Inspired directly by the grief arising from the pandemics of both COVID-19 and systemic racism, the UConn Grief Project is having students submit works of art that embody themes of mourning. This project is a synergetic collaboration between the William Benton Museum of Art and Counterproof Press and Design Center. 

“Certainly, lives are enormous losses,” Emily Larned, UConn Grief Project organizer and assistant professor of art in graphic design, explained in an email. “This project is also about grieving the smaller losses of all that has changed in the past year: the many sacrifices, difficult challenges, changes and hardships students, their friends and their families have had to navigate. The hope for the project is that acknowledging and processing loss (instead of trying to just ignore it / push through anyway) might help us all move forward, ideally into joy.” 

““This project is also about grieving the smaller losses of all that has changed in the past year: the many sacrifices, difficult challenges, changes and hardships students, their friends and their families have had to navigate. The hope for the project is that acknowledging and processing loss (instead of trying to just ignore it / push through anyway) might help us all move forward, ideally into joy.” 

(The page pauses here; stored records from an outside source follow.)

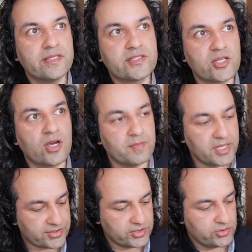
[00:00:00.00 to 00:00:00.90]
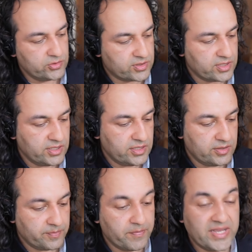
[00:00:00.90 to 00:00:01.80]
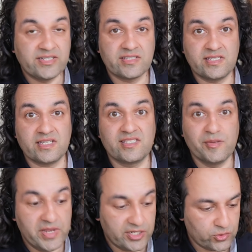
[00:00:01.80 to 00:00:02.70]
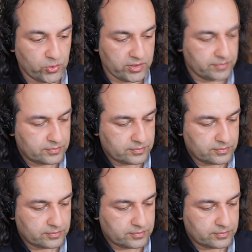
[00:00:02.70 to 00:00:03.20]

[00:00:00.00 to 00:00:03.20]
This time let's use the major 6 diminished one,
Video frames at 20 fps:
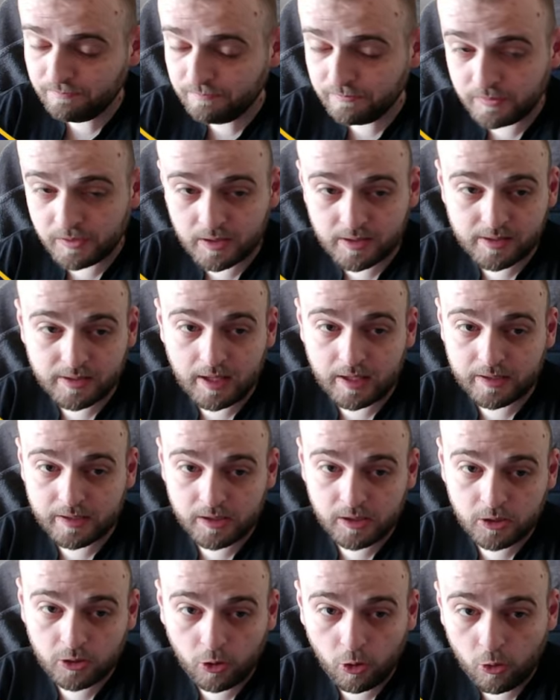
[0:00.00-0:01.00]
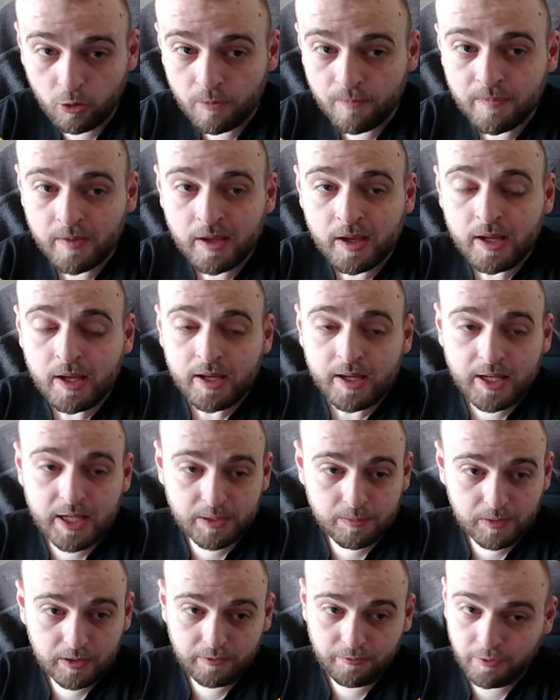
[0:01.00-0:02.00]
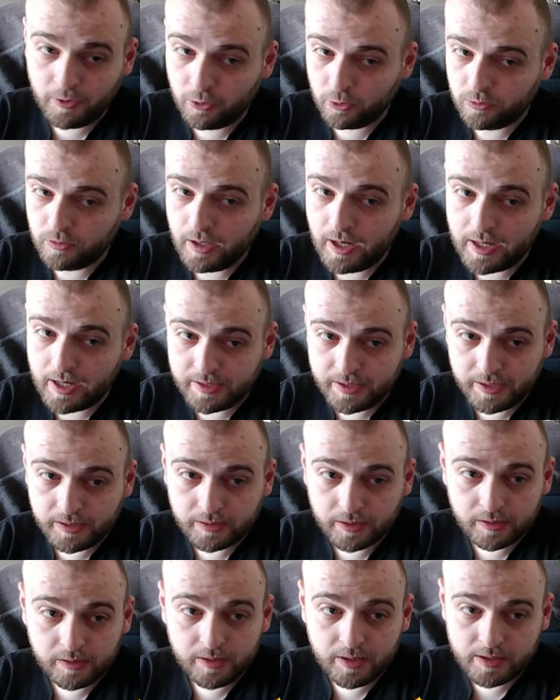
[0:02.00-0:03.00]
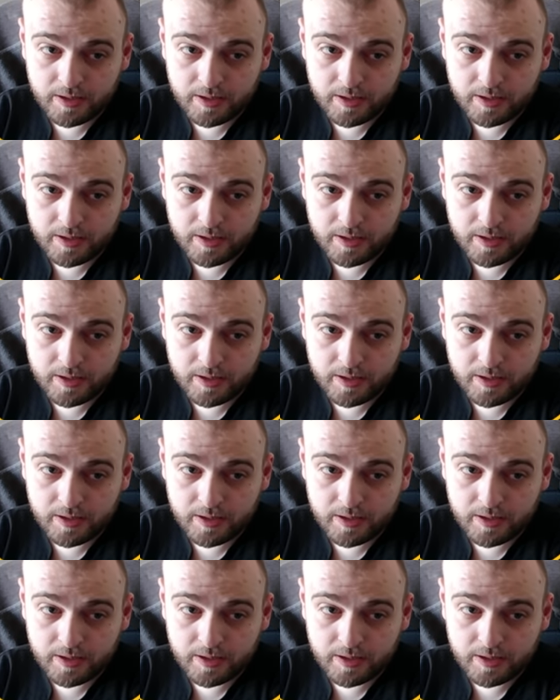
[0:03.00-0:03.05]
the starting role. In midfield, I think that this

Emily Larned, UConn Greif Project Organizer and Assistant Professor of Art in Graphic Design
Käthe Kollwitz (1867-1945), Die Witwe I [The Widow I], from Krieg [War] (1922-23). The work of Kollwitz was inspired by the loss of her son in World War I. The extensive use of black and white in Kollwitz work, signifying the war cycle, has prompted the Benton Museum to solicit submissions in black and white, in honor of her work. Photo courtesy of University of Connecticut’s William Benton Museum of Art webpage.

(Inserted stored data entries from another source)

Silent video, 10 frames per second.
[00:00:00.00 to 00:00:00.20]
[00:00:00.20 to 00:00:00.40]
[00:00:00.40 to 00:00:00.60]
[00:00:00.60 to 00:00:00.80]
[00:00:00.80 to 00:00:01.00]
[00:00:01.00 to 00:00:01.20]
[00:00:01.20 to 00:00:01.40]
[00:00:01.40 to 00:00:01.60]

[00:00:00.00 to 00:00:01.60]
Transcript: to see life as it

The UConn Grief Project coincides with the Benton’s exhibition of artist Käthe Kollwitz’s work. Käthe Kollwitz was a German artist and activist whose son was a casualty of World War I, thus driving a body of artistry focusing on the deleterious conflict— especially on the home front – through her evocative “War” print cycle. The print cycle’s wartime emotional devastation parallels that of pandemic emotional devastation today. 

“Kollwitz labored on War for several years, reworking images in the series to make her personal experience universal,” Amanda Douberly, UConn Grief Project organizer, said. She serves as assistant curator and academic liaison for the Benton. “The prints are a powerful expression of collective loss. The War cycle is in black and white, and we [are soliciting] submissions in black and white in honor of Kollwitz’s work.” 

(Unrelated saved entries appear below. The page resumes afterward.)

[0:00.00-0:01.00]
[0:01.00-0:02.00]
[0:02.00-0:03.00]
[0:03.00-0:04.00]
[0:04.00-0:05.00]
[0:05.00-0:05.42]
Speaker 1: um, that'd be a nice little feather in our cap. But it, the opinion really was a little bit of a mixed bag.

Art submissions for the UConn Grief Project should be in black-and-white or grayscale with 8.5 by 11 inch ruling. Students are free to submit more than one piece, with handwritten or hand-drawn original pieces being ideal. However, all text, images or other combinations are encouraged. Anonymous submissions are also allowed. Works submitted to the UConn Grief Project will be reviewed by a jury committee of students in the Poetic Release, UCCOx, and Art & Art History clubs, who will organize the selected works into a risograph zine published by the Counterproof Press. Selected works will also be displayed for live exhibition in the Benton.  

“The prints are a powerful expression of collective loss. The War cycle is in black and white, and we [are soliciting] submissions in black and white in honor of Kollwitz’s work.” 

Amanda Douberly, UConn Grief Project Organizer

“The more honest, personal, and specific, the more powerful…” said Larned. “Making art on a focused topic helps you work through your feelings and ideas on the topic, and this is especially true of grief.”